National sales are allowed by low-income farmers (in this way urban needs are also covered)

Low? "Nope, you are making money now, stop it". And yeah, remember "cash crop... sold on the global market".

Commercial rights of improvements to the technology go to Syngenta,

Allowed to keep their work? Hell no.

No export allowed (except for research to other licensees)

So, again, not allowed their own work.

And please tell me where it says the license is a permanent grant?

Dai, Jeff's using his real name.

So why aren't you accepting his claims and evidence? Is it because using your real name is NOT proof of anything?

Even the most "educated" person hold some really fucking stupid ideas sometimes. Stupid isn't for most a full-time occupation, but a hobby or just a hazzard occasionally fallen into.

Which is WHY "appeal to authority" is a fallacy.

Oh, and something relevant, honest, about the legalese. Recently on the interwebs the case of Delta telling two passengers that the FAA rules meant that the child HAD to be held in the arms of the mother throughout the flight and threw them both off (and made the plane's decision to not take off the passengers' fault), were, in fact, lying about the law. Even the flight's own rules advise otherwise.

Now, despite this law being really clear, specific and blatantly other than what was claimed, and these people being lectured by a non-legal person and having the education to argue the whole thing, they were still punished for a law that did not exist, but was just claimed to exist, that they were falling afoul of.

So how well do you think a third world subsistence farmer would manage with no access to any legal counsel do when faced with a corporate lawyer who claimed that their acts were against the license and illegal?

And to contest it would not be summarily dismissed, they would have to raise money to hire someone to defend them. Money, being poor subsistence farmers (by legal requirement for the license to be applied), and in a country that probably doesn't give free legal defence in these cases (though what country does?), they either prove they're wealthy enough to not be allowed the license or can't even argue innocence.

Companies' actions are excused with "they have a fiduciary duty" (wrong though that is: they have duties that come before that, and maximising profit is a long way down the list, unless it's put specifically in the charter), but when this is used to claim that they are not to be trusted, the same defenders will ignore that fiduciary duty claim and ask that you think of their motivation other than cash.

I do not blame them for wanting more money.

I accept that this is what is rewarded in business. And then accept those consequences unflinchingly.

Since you didn't answer my question, I will ask it again.

Wow, what rights can a subsistence farmer growing Golden rice lose?

By David Whitlock (not verified) on 06 May 2017 #permalink

The right to their own work. It's in the license. I even quoted some of the bits restricting them to marco.

Tell me, if there is no loss to farmers rights, why is there a license there at all? Just GPL it or even BSD it. No restriction on how much it can be sold for at all, then, but if someone wants to try to sell for 1000% profit someone will come along with 20% profit and take all the business.

the work they produced goes to Sygentia, they get all improvements to the product. Did you even bother to read the license, or did you just read what you wanted to be there?

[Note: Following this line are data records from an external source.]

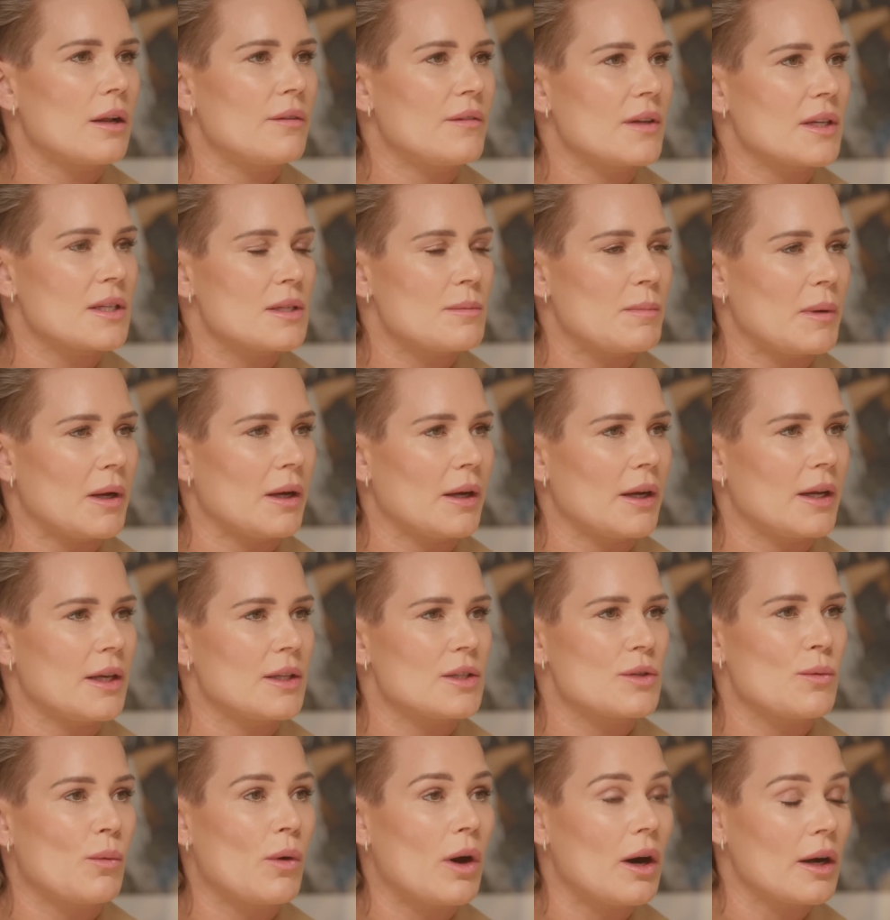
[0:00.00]
of
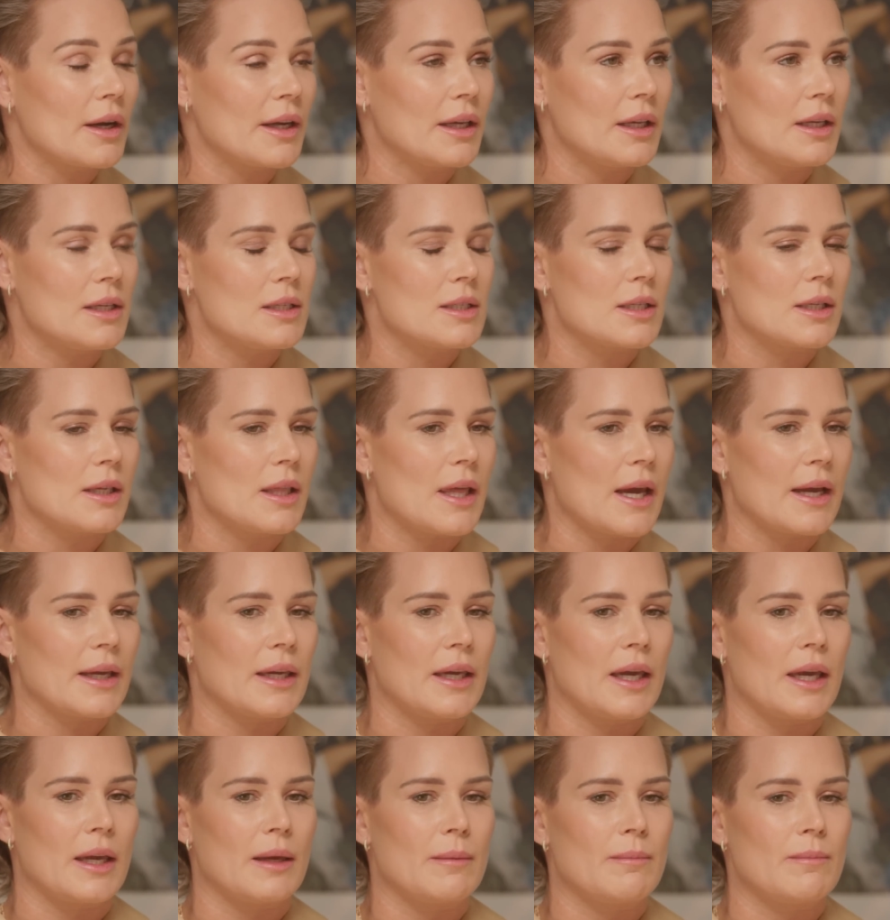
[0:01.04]
experience walking into that
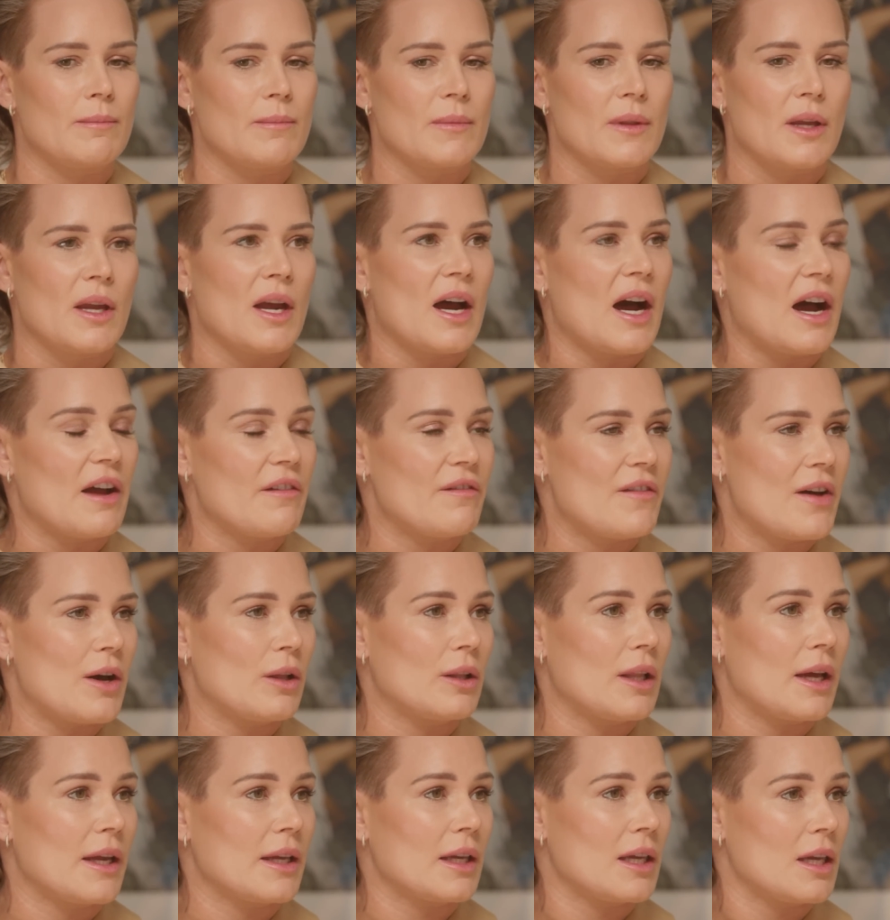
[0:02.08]
game. I felt
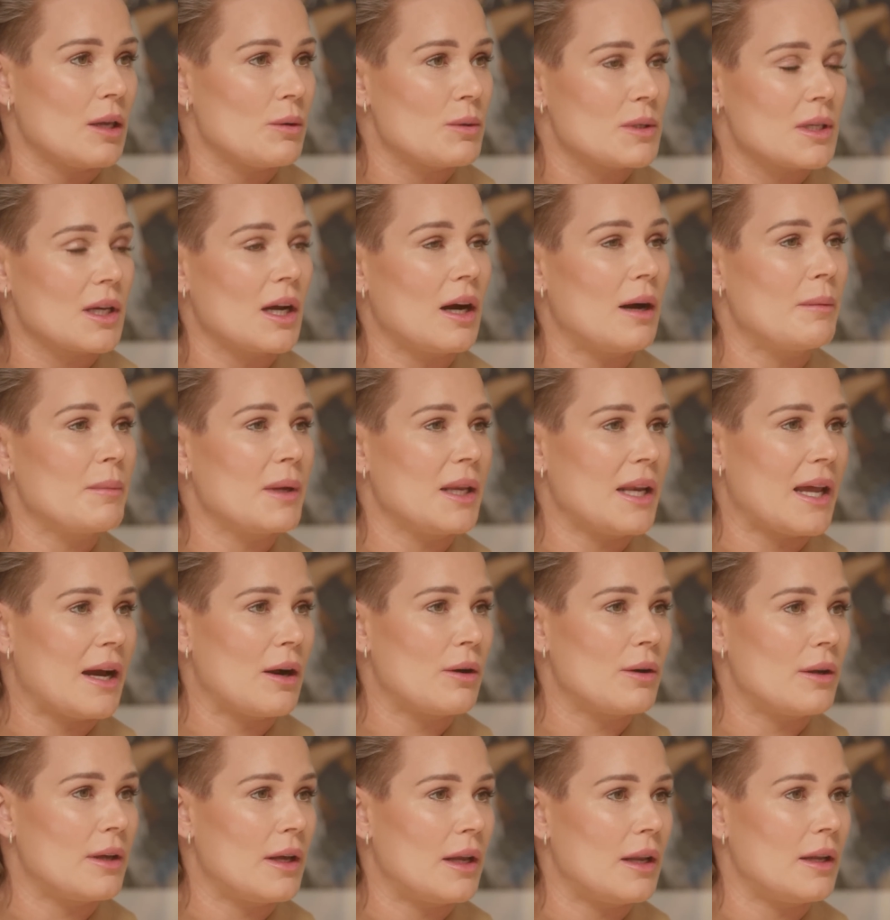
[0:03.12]
like he was coming
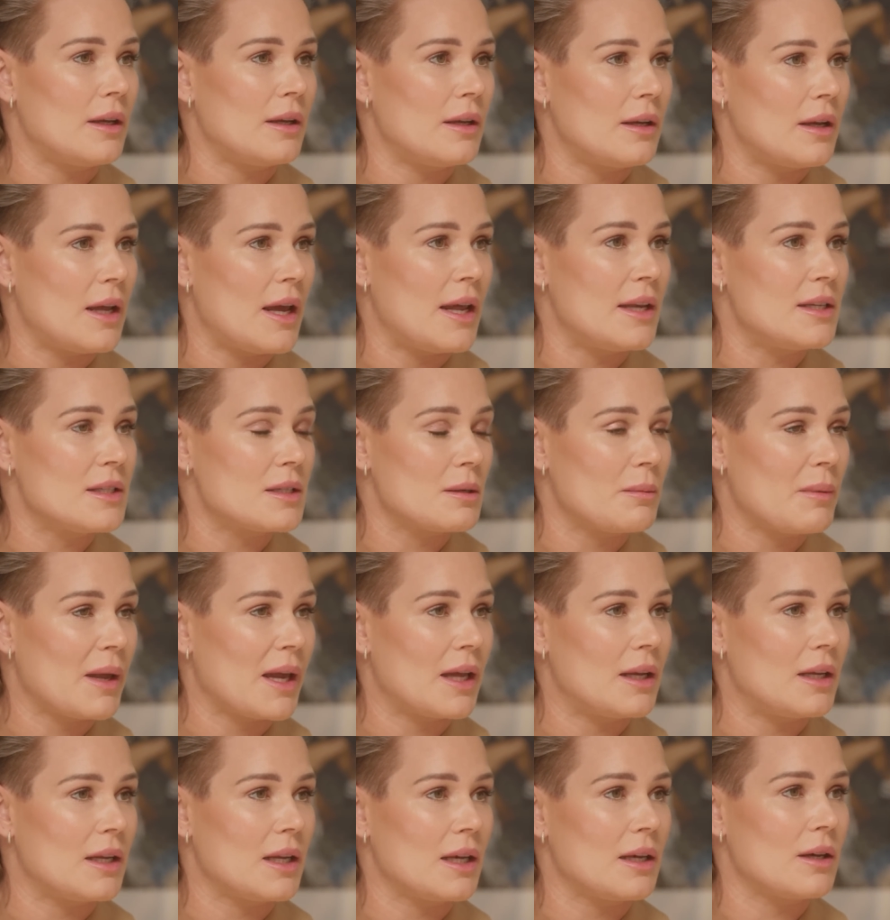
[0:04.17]
out and and
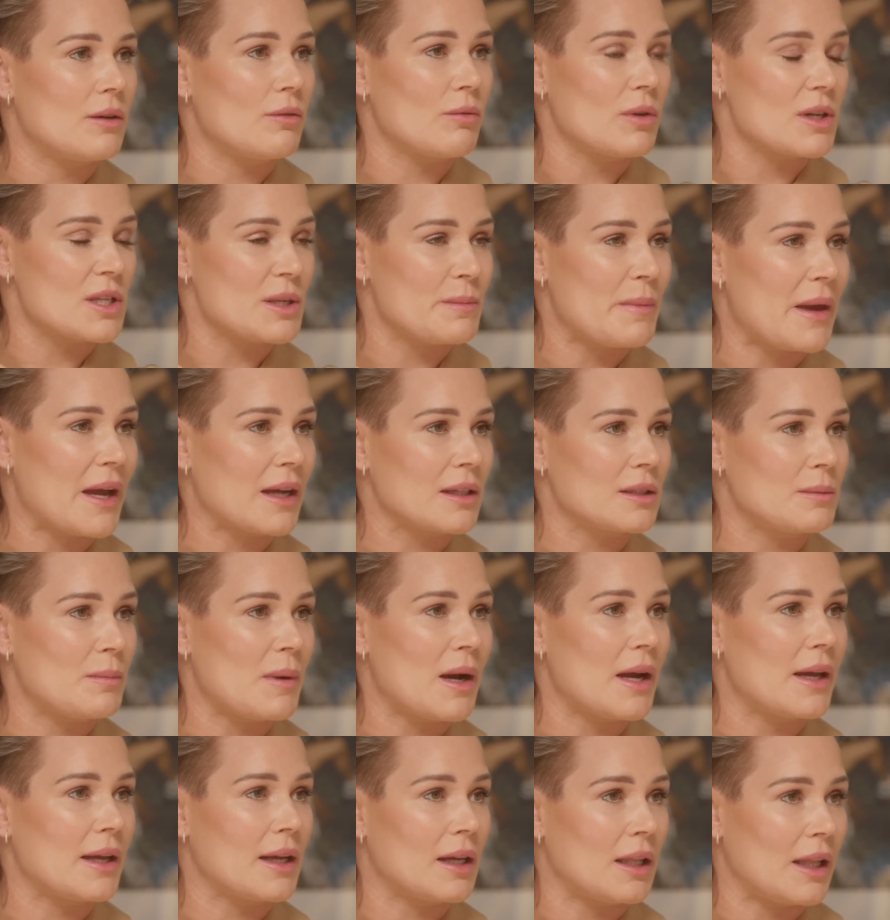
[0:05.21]
demanding respect
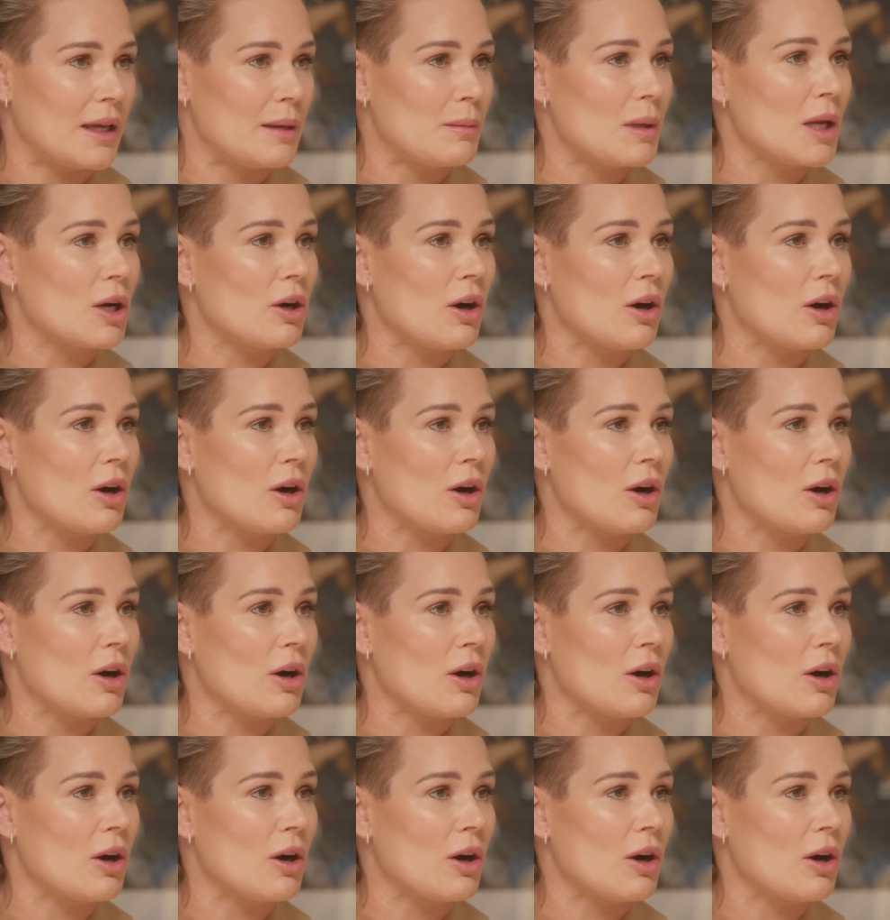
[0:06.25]
by mm-hmm. claiming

Now, you've demanded I answer your question, where are the answers to mine? They've been begging an answer for some time now, but bugger all from you, only complaints, whines, accusations, slurs, insults and bitching about me doing all that all the while.

So answer some of mine.

Do I have to ask them again? Or is demanding answers a one-way thing for you?

Hypocrite.

What "right to what own work?

Using and growing Golden Rice doesn't cause them to lose any rights to anything.

GPL and BSD are licenses.

The BSD license allows the user to make improvements to the licensed material and then make those improvements proprietary. In contrast, the Golden Rice license requires improvements to be offered under the same humanitarian terms, so the Golden Rice license is less exclusive than a BSD license.

In any case, the patent on Golden Rice expires in 2 years. Then it will be in the public domain and anyone can practice it.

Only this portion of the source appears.